Patricia taught in Washington, DC as a part of ACE’s 13th cohort, and continued to keep in touch with Colleen. When Patricia got engaged to be married, she wanted Colleen to be involved in a special way.

“[My husband and I] asked [Colleen and Francisco] to be the patrinos,” Patricia said. “That’s something that’s usually reserved for family, but I wanted to include her in a very special way because she’s not just a friend, she’s not just a teacher. She’s definitely more. Our relationship definitely goes a lot farther than that. With the things she instilled in me as a young adult, I just hope to always be a little like her.”

Colleen said her relationship with Patricia is just one example of the reasons she loves teaching and loved teaching in Fort Worth.

“I think I loved teaching there because the students needed you, the families depended on the teachers in different ways from even where I teach now,” she said. “The students really needed the role model and the mentoring. I'm really just grateful to ACE because it really helped me find my vocation. I’m still teaching and every day I’m so grateful for what I do. It’s such a gift.
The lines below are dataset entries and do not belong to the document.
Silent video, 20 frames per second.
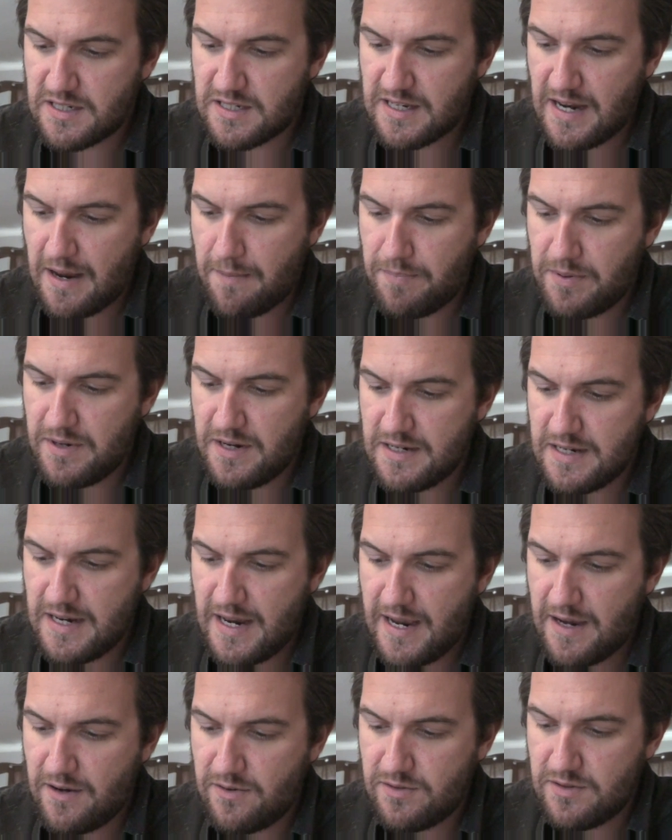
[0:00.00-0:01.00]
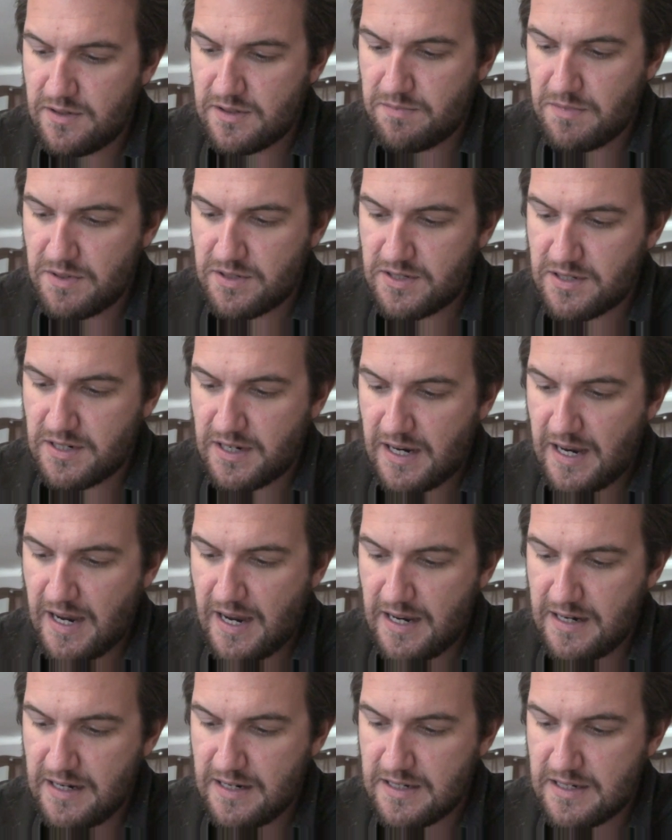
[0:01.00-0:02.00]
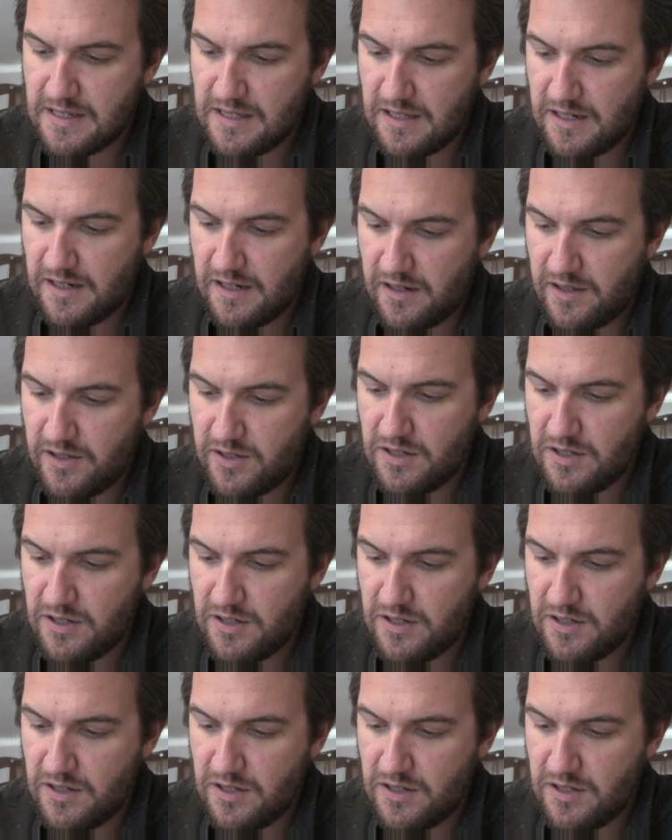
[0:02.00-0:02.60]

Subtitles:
stamping it down as much as I can into the little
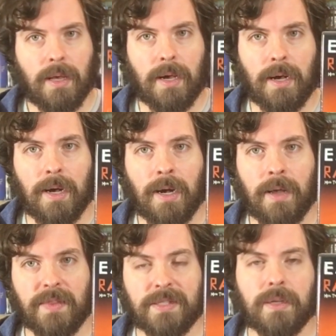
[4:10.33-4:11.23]

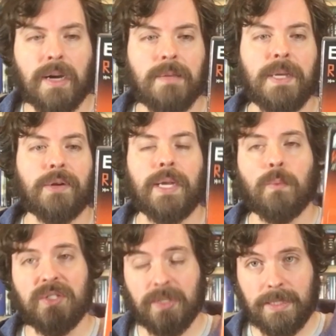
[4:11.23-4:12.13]
uh, this documentary,
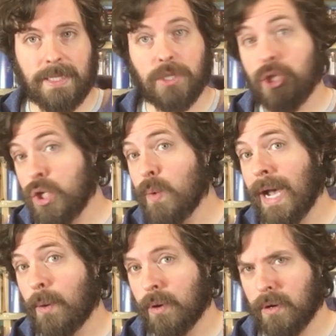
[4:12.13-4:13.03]
which is the two
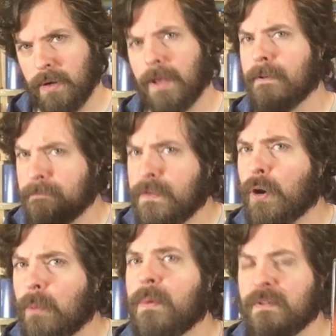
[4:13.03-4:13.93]
hour
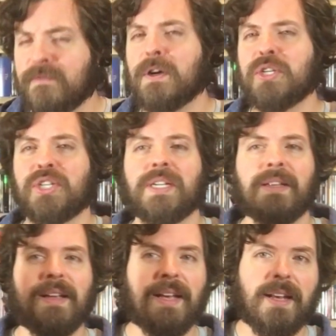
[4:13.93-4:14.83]
film
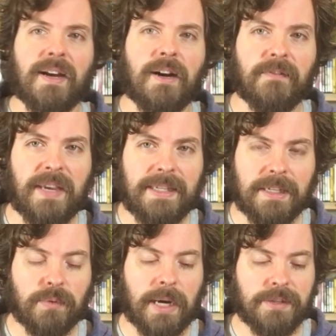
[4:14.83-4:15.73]
version of
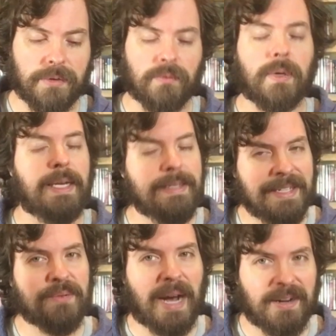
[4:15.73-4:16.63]
Easy Rider,
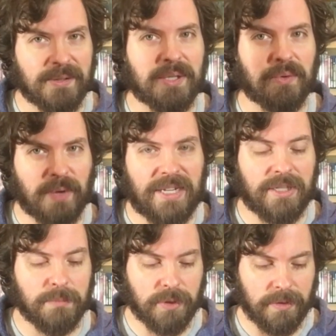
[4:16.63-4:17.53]
Easy Rider's
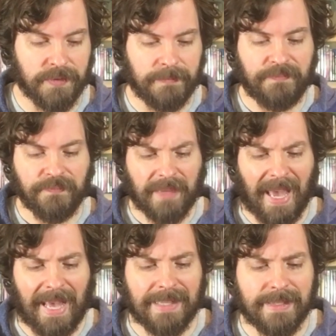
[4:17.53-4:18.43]
Raging Bulls.
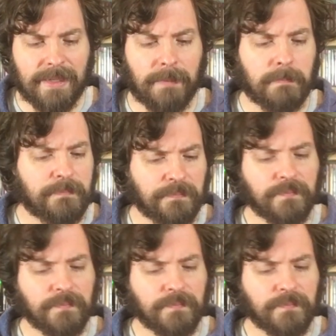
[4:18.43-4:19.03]
And um,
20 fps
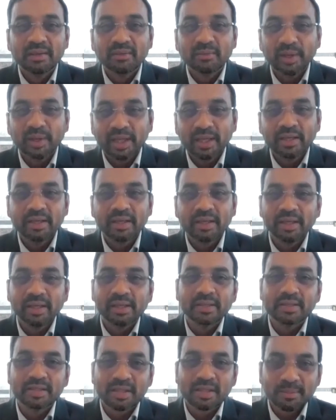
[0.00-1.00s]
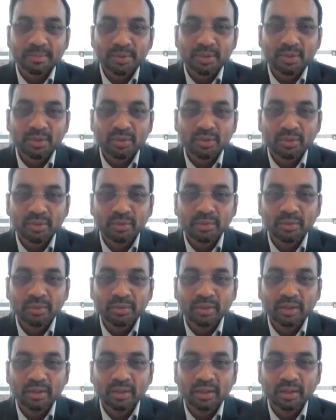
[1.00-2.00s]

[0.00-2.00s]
very critical steps to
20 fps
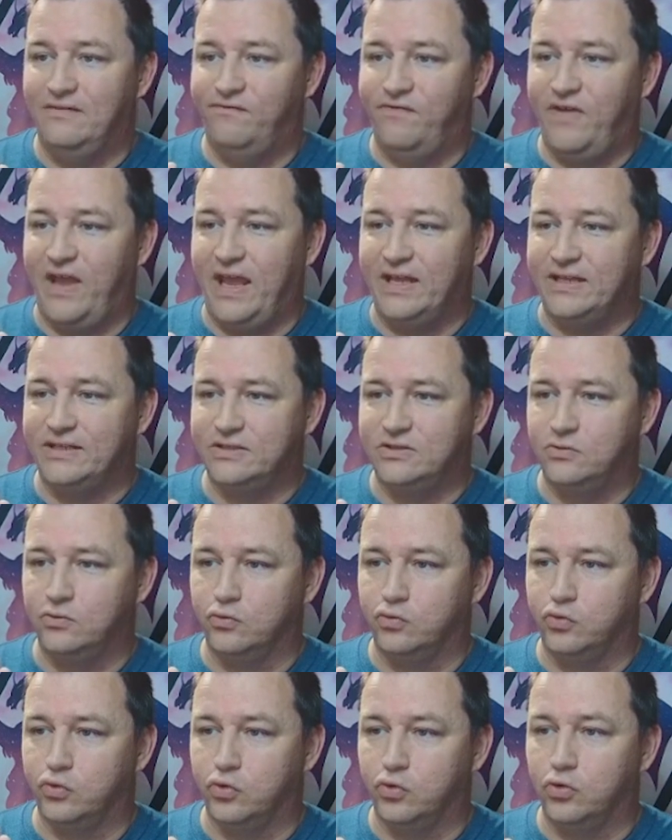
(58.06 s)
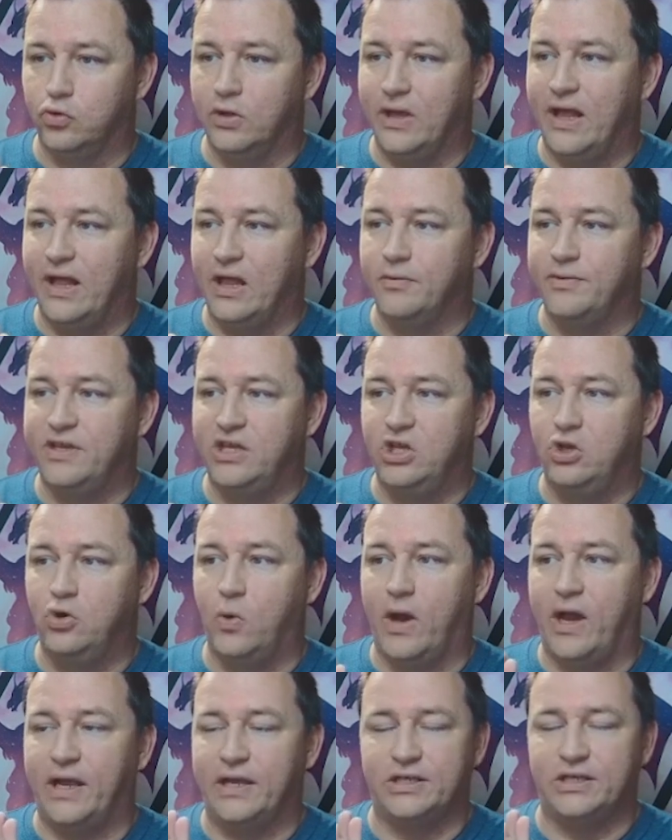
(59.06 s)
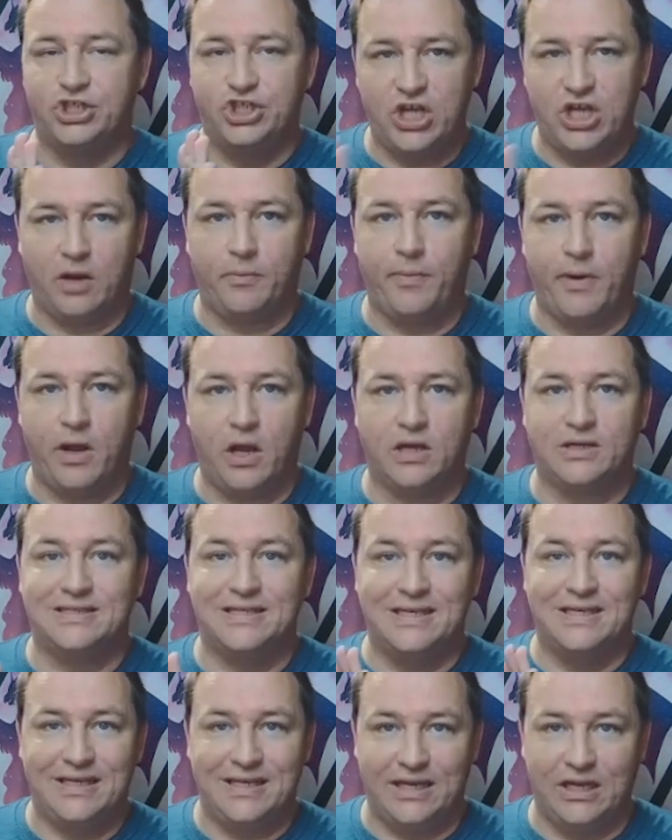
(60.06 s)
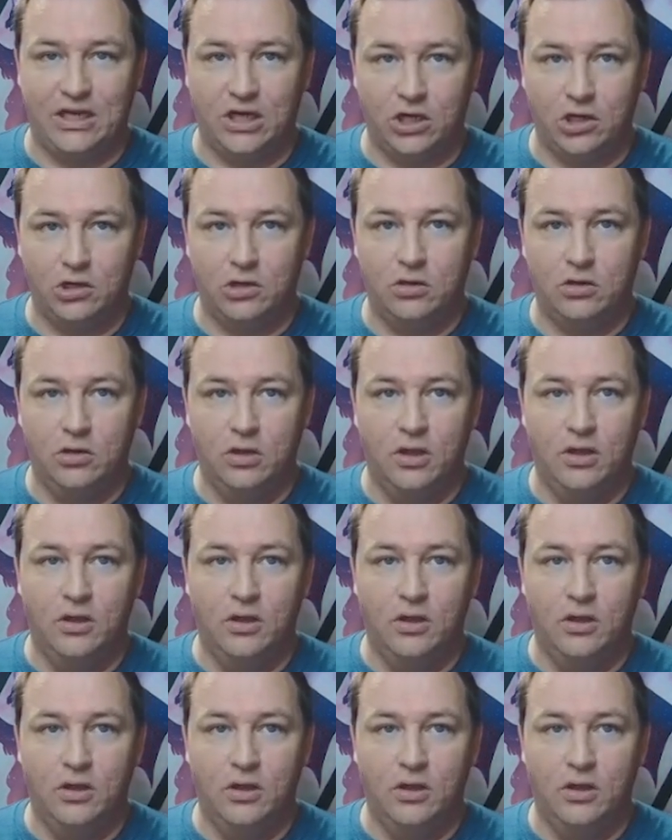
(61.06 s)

advanced rule element UI checkbox here.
For Patricia, she said Colleen was able to bring out of her a passion for helping people, a passion that has become her vocation.

“I want to help people in poverty,” Patricia said. “I have a passion for kids, and I really love teaching. I thought teaching was a really good way to do all of those things—to help people in poverty because that’s the one thing that gets people out of poverty, teaching them, educating them. I was really able to discover my talents because she was really great at posing those questions to us, even as seventh graders.”